The result should be a full, exact repeat of the entries, free of pictures.

▶ [Exercise data]
■ ■ ■ ■ ■ ■ ■
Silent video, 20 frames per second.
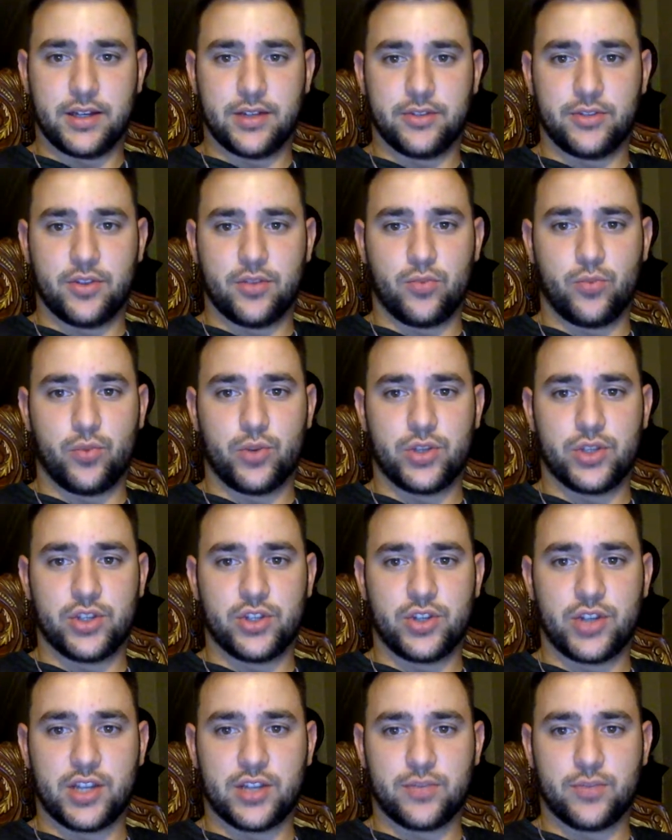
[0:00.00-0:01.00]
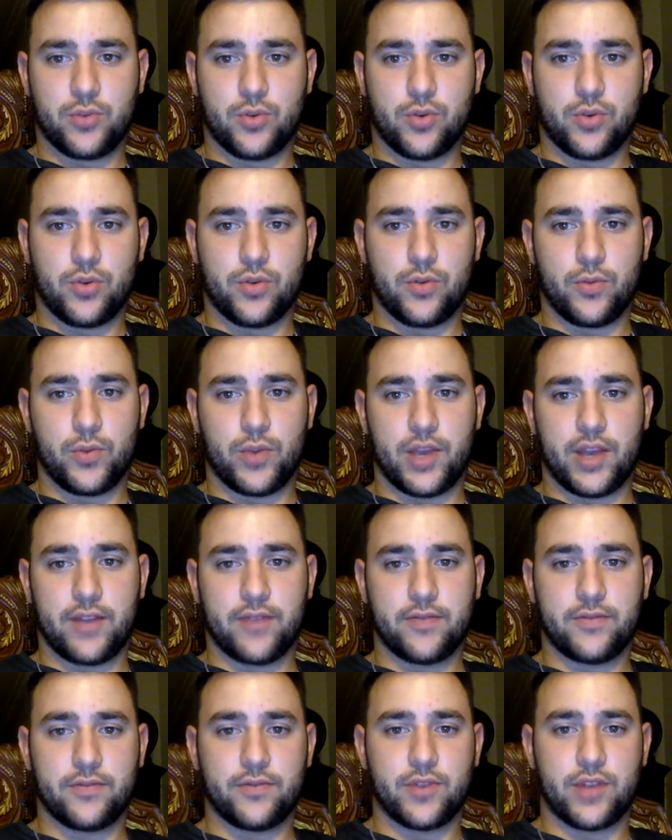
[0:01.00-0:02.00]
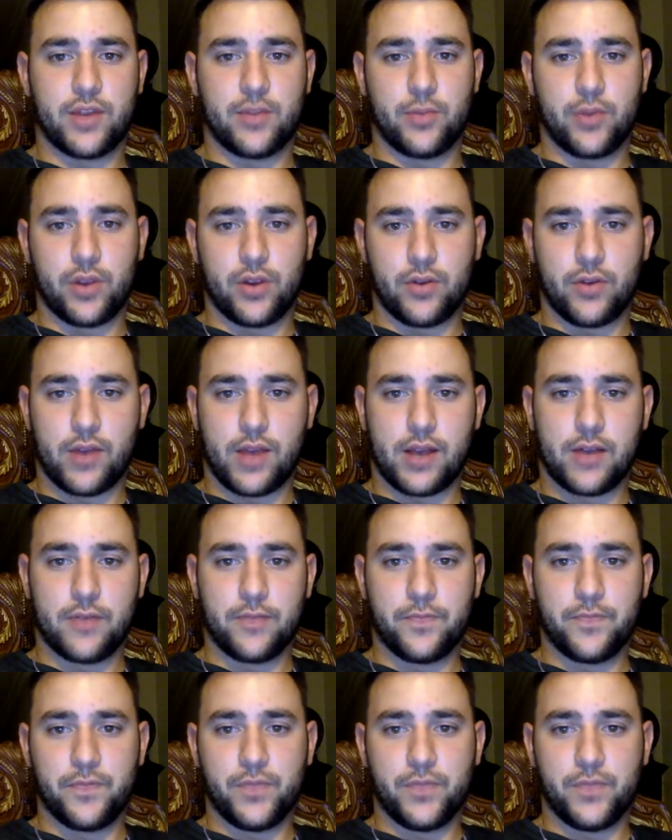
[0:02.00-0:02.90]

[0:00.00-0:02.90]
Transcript: to the prison transport, and we kind of try to break her out.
■ ■ ■ ■ ■ ■ ■
▶ [Result of this task]
Silent video, 20 frames per second.
[0:00.00-0:01.00]
[0:01.00-0:02.00]
[0:02.00-0:02.90]

[0:00.00-0:02.90]
Transcript: to the prison transport, and we kind of try to break her out.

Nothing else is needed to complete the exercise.